Published 6 Sep 2024 in cs.CV, cs.AI, cs.GR, and cs.MM

Abstract: We introduce HiSC4D, a novel Human-centered interaction and 4D Scene Capture method, aimed at accurately and efficiently creating a dynamic digital world, containing large-scale indoor-outdoor scenes, diverse human motions, rich human-human interactions, and human-environment interactions. By utilizing body-mounted IMUs and a head-mounted LiDAR, HiSC4D can capture egocentric human motions in unconstrained space without the need for external devices and pre-built maps. This affords great flexibility and accessibility for human-centered interaction and 4D scene capturing in various environments. Taking into account that IMUs can capture human spatially unrestricted poses but are prone to drifting for long-period using, and while LiDAR is stable for global localization but rough for local positions and orientations, HiSC4D employs a joint optimization method, harmonizing all sensors and utilizing environment cues, yielding promising results for long-term capture in large scenes. To promote research of egocentric human interaction in large scenes and facilitate downstream tasks, we also present a dataset, containing 8 sequences in 4 large scenes (200 to 5,000 $m2$), providing 36k frames of accurate 4D human motions with SMPL annotations and dynamic scenes, 31k frames of cropped human point clouds, and scene mesh of the environment.

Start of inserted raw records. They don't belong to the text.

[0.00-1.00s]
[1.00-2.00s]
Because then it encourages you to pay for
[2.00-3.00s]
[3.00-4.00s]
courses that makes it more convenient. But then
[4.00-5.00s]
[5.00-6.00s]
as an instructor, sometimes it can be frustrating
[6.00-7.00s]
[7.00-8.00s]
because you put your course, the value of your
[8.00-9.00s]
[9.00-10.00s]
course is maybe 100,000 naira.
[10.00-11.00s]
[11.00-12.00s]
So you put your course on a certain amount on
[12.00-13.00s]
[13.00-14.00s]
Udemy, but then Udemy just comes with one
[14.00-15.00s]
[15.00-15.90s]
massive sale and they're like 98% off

A variety of scenarios, such as the basketball gym and commercial street, alongside challenging human motions, such as daily greeting, one-on-one basketball playing, and tour guiding, demonstrate the effectiveness and the generalization ability of HiSC4D. The dataset and code will be publicated on www.lidarhumanmotion.net/hisc4d available for research purposes.

Summary

  • The paper presents a novel joint optimization framework that fuses wearable IMU and LiDAR data to accurately capture human motion and complex 4D scenes.
  • It combines the high-precision tracking of IMUs with LiDAR’s reliable global localization to overcome sensor limitations and enhance pose smoothness and scene alignment.
  • The paper introduces the HiSC4D dataset with 36,000 frames from eight sequences, providing comprehensive annotations to benchmark and advance 4D human-scene capture research.

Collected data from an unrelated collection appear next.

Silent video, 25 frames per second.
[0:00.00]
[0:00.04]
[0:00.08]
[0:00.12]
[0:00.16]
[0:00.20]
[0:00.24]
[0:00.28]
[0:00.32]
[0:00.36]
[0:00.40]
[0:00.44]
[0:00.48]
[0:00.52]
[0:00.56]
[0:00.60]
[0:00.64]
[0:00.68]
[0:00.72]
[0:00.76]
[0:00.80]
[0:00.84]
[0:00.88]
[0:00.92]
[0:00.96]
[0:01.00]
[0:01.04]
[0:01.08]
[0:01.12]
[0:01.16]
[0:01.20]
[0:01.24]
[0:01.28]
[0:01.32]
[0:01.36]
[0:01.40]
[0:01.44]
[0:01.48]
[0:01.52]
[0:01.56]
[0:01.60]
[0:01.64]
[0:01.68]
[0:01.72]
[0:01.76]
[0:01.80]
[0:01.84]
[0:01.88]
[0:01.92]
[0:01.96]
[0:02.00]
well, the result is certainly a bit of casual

Insightful Overview of HiSC4D: Human-centered Interaction and 4D Scene Capture

The paper "HiSC4D: Human-centered interaction and 4D Scene Capture in Large-scale Space Using Wearable IMUs and LiDAR" presents an innovative method to address the challenges of capturing dynamic human interactions and environments in large-scale settings. The proposed system, HiSC4D, integrates Inertial Measurement Units (IMUs) and LiDAR technology to ensure precise and efficient 4D scene capture without external references or predefined maps.

Methodology Overview

HiSC4D leverages both IMUs and LiDAR to overcome the limitations inherent in each technology when used independently. While IMUs are advantageous for capturing unrestricted spatial motions, they often suffer from drift over extended periods, leading to inaccuracies. Conversely, LiDAR is reliable for global localization but more coarse in local position estimation. HiSC4D employs a sophisticated joint optimization framework that harmonizes data from these sensors, supplemented by environmental context cues, to deliver stable and accurate human motion capture.

The method involves processing raw IMU and LiDAR data to obtain initial estimates of human motion and scene structure. The system then applies a multi-stage joint optimization process to refine these estimates, incorporating various constraint terms that consider smoothness, self-constraints, scene-aware parameters, and physical interactions. This structured approach not only enhances localization accuracy but also ensures consistent human-scene interactions captured within realistic environments.

Dataset Contribution

To further the research in egocentric human interaction within large scenes, the authors introduce the HiSC4D dataset. This dataset encompasses eight sequences across four varied environments, delivering approximately 36,000 frames of global 4D human motion data. It offers comprehensive SMPL annotations, scene meshes, and a vast collection of cropped human point clouds, making it an invaluable asset for benchmarking and advancing research in human-centered 4D scene capture.

Evaluation and Results

The paper provides a thorough quantitative and qualitative evaluation of the HiSC4D system. The dataset's sequences highlight diverse scenarios and interactions, ranging from sports activities in a gym to guided tours on campuses. The evaluations demonstrate the system's capability to capture accurate human motions and interactions in expansive settings. Quantitative assessments indicate significant improvements in pose smoothness, localization accuracy, and scene alignment compared to baseline methods relying solely on IMU or LiDAR data.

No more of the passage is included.